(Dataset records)
┄┄┄┄┄┄┄┄┄┄┄┄┄┄┄┄┄┄┄┄
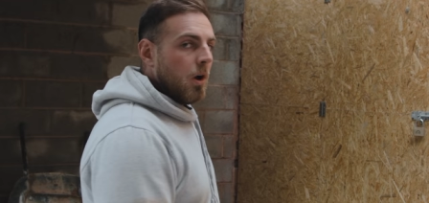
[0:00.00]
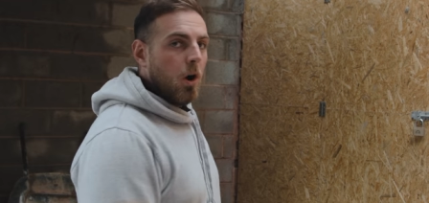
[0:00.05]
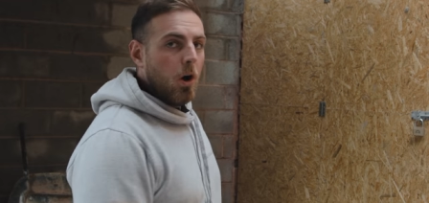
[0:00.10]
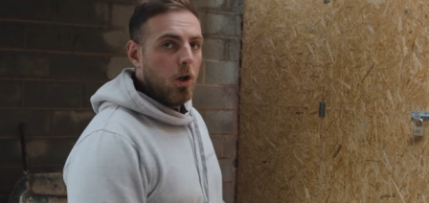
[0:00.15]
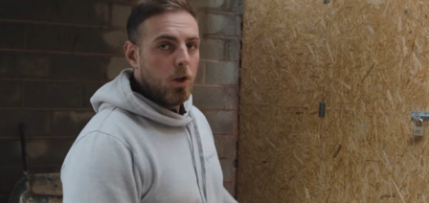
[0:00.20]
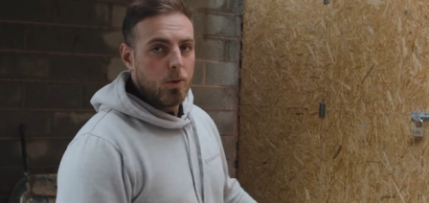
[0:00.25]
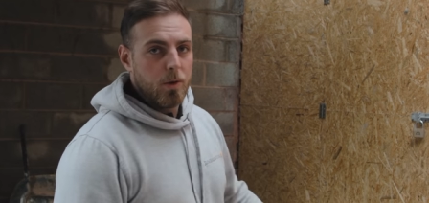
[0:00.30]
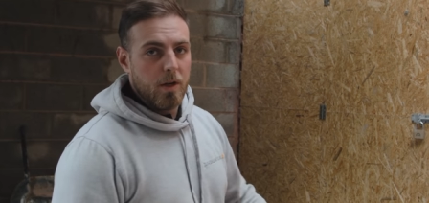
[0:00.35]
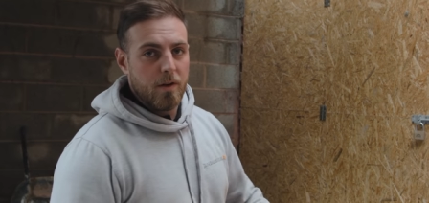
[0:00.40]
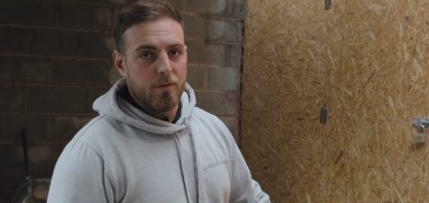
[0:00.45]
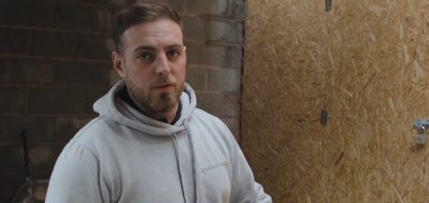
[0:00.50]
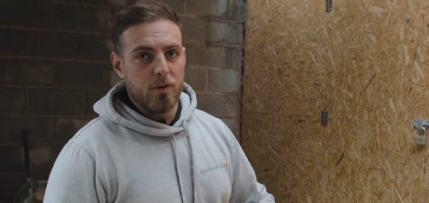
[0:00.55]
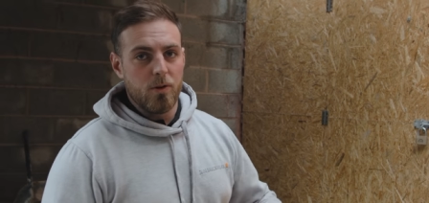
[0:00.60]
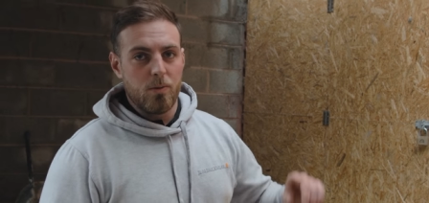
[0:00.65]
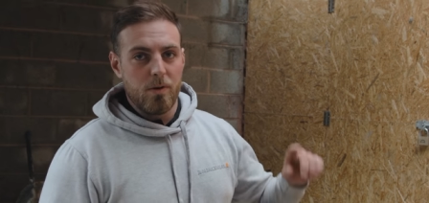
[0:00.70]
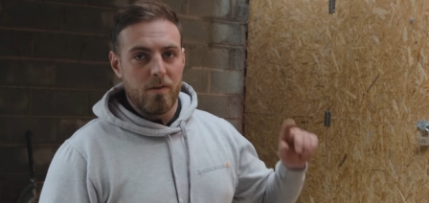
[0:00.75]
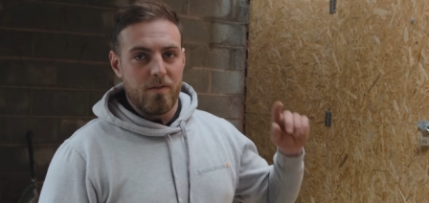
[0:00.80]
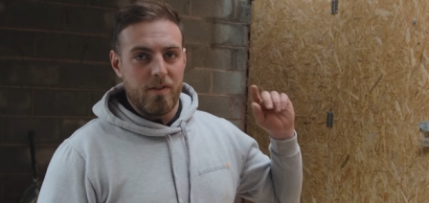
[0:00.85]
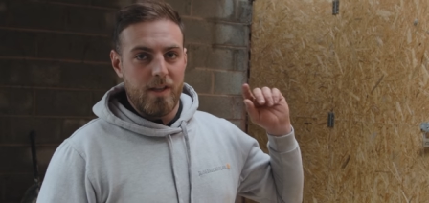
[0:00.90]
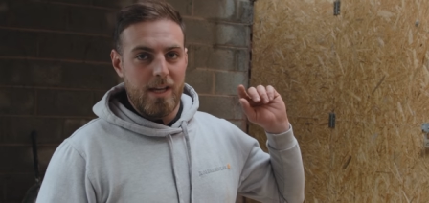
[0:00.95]
all the way through
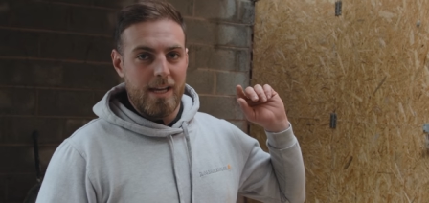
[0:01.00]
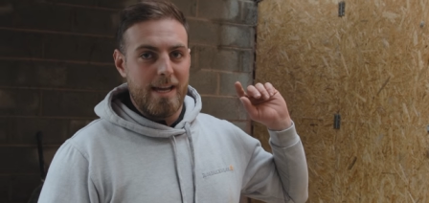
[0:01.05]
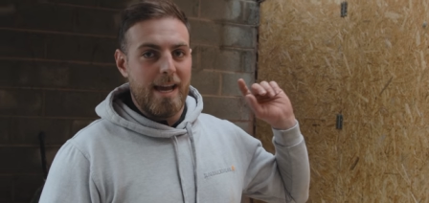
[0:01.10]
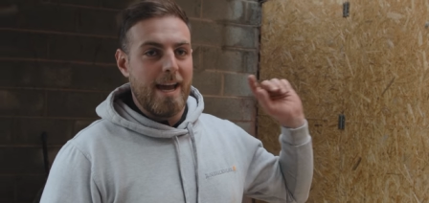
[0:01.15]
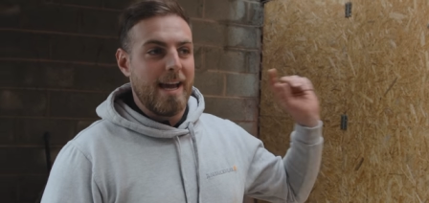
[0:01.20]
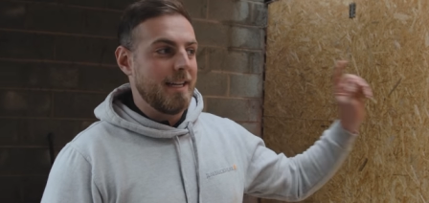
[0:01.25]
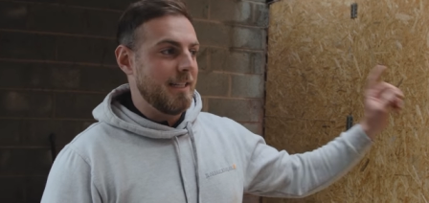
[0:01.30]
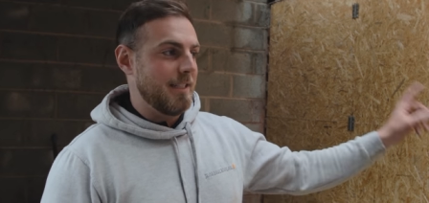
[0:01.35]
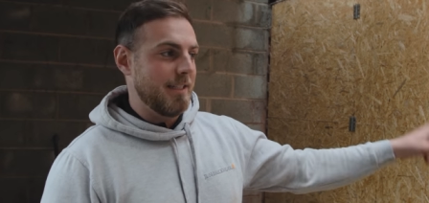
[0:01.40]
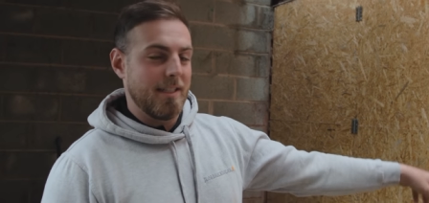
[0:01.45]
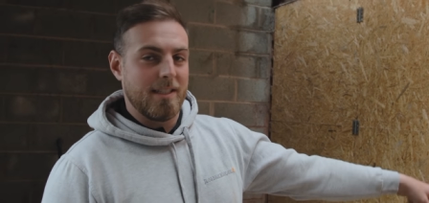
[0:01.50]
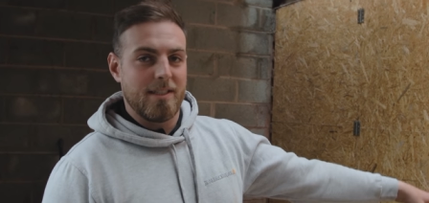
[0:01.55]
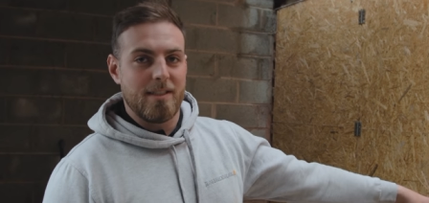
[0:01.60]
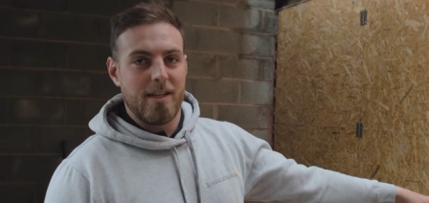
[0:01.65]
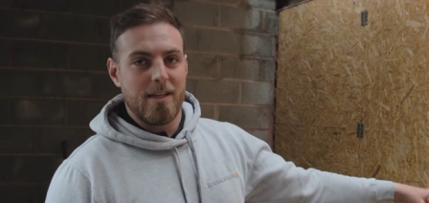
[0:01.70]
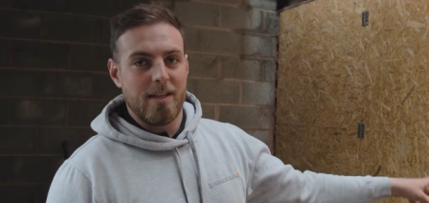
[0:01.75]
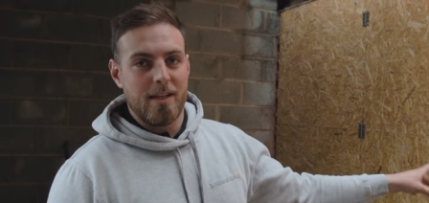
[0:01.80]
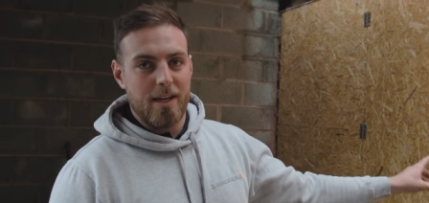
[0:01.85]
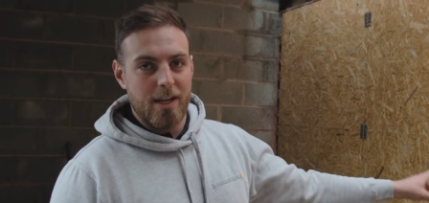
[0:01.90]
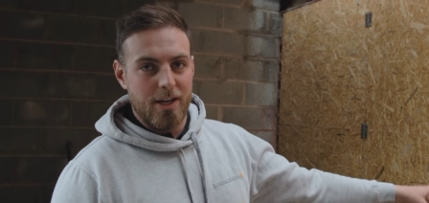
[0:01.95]
with the
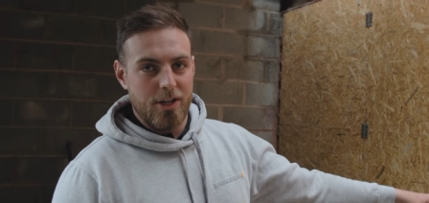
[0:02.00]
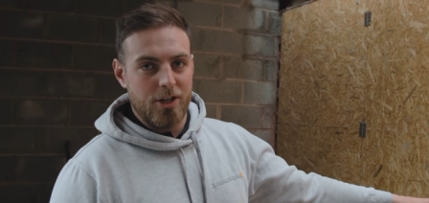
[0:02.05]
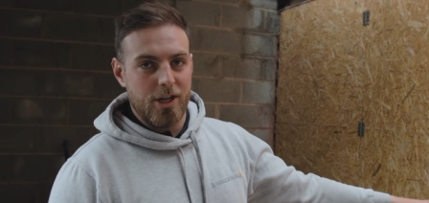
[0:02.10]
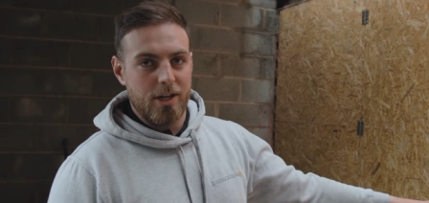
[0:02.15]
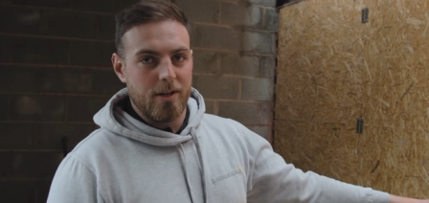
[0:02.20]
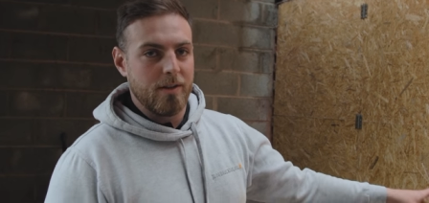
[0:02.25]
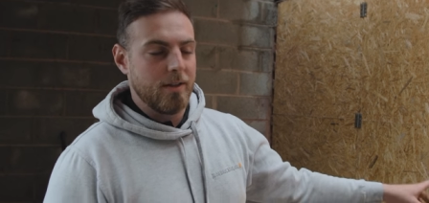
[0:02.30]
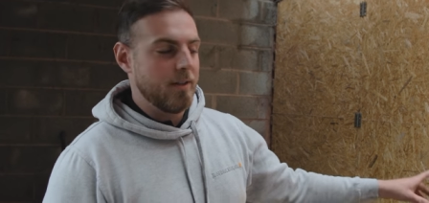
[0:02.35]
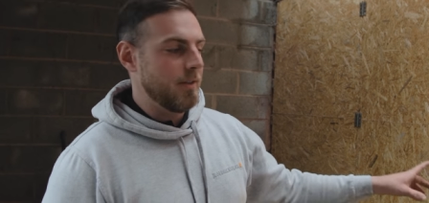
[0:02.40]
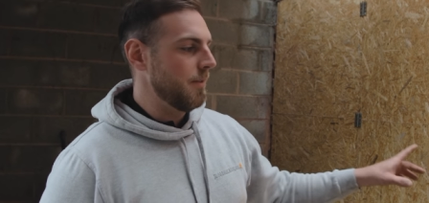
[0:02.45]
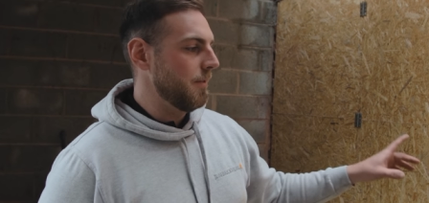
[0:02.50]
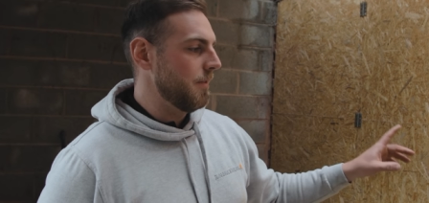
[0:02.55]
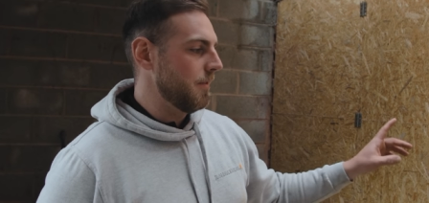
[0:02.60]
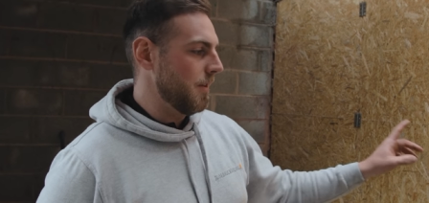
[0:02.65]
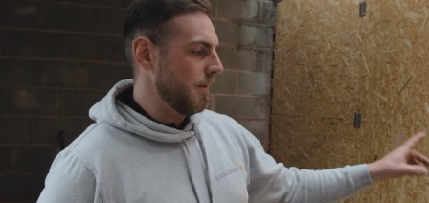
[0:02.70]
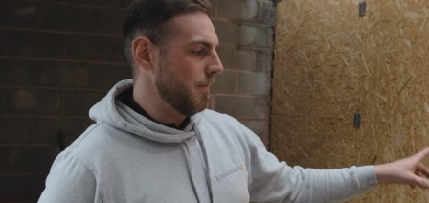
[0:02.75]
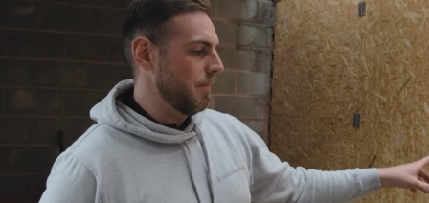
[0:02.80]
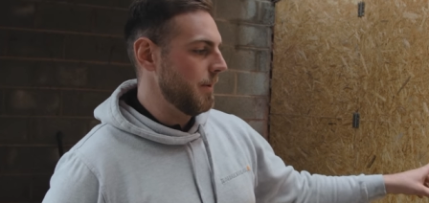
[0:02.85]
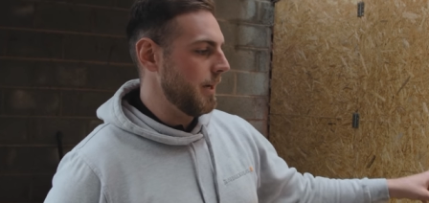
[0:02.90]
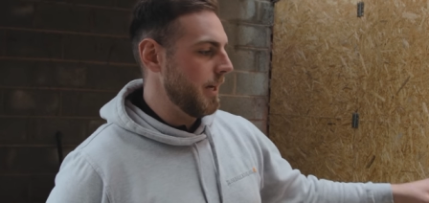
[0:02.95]
existing kitchen
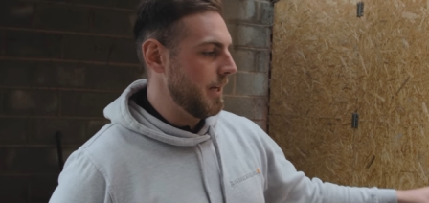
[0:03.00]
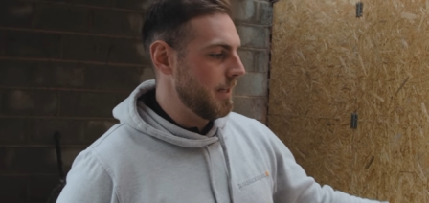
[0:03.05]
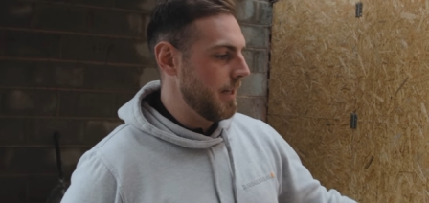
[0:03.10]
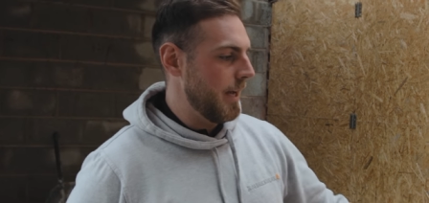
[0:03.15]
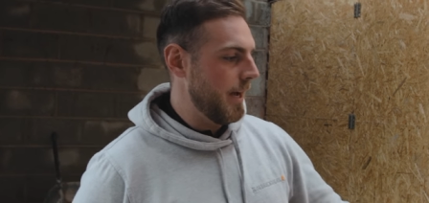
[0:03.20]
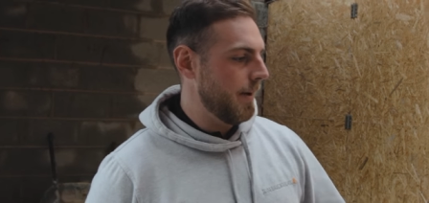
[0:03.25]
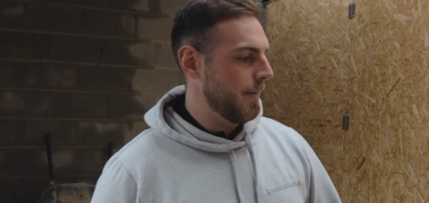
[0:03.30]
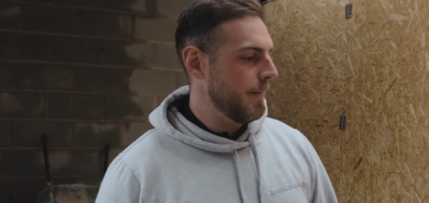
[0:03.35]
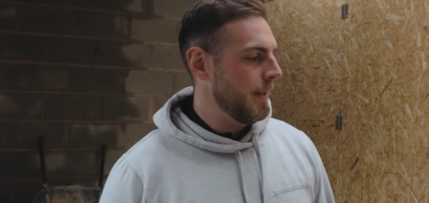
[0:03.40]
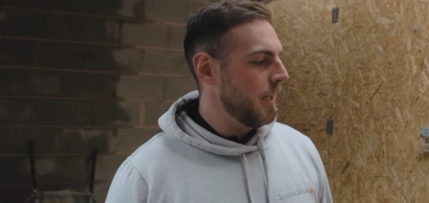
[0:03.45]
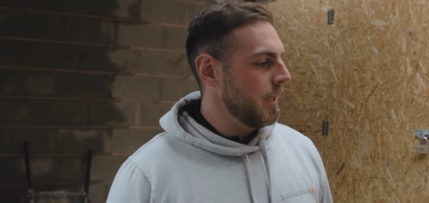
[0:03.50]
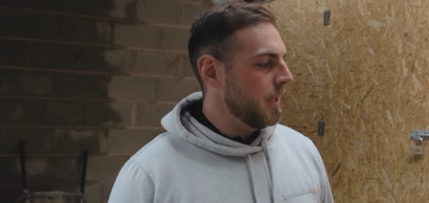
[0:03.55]
from in there.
┄┄┄┄┄┄┄┄┄┄┄┄┄┄┄┄┄┄┄┄
> Task brief: Set down every entry above exactly as written. Leave out all pictures.

> Result:
[0:00.00]
[0:00.05]
[0:00.10]
[0:00.15]
[0:00.20]
[0:00.25]
[0:00.30]
[0:00.35]
[0:00.40]
[0:00.45]
[0:00.50]
[0:00.55]
[0:00.60]
[0:00.65]
[0:00.70]
[0:00.75]
[0:00.80]
[0:00.85]
[0:00.90]
[0:00.95]
all the way through
[0:01.00]
[0:01.05]
[0:01.10]
[0:01.15]
[0:01.20]
[0:01.25]
[0:01.30]
[0:01.35]
[0:01.40]
[0:01.45]
[0:01.50]
[0:01.55]
[0:01.60]
[0:01.65]
[0:01.70]
[0:01.75]
[0:01.80]
[0:01.85]
[0:01.90]
[0:01.95]
with the
[0:02.00]
[0:02.05]
[0:02.10]
[0:02.15]
[0:02.20]
[0:02.25]
[0:02.30]
[0:02.35]
[0:02.40]
[0:02.45]
[0:02.50]
[0:02.55]
[0:02.60]
[0:02.65]
[0:02.70]
[0:02.75]
[0:02.80]
[0:02.85]
[0:02.90]
[0:02.95]
existing kitchen
[0:03.00]
[0:03.05]
[0:03.10]
[0:03.15]
[0:03.20]
[0:03.25]
[0:03.30]
[0:03.35]
[0:03.40]
[0:03.45]
[0:03.50]
[0:03.55]
from in there.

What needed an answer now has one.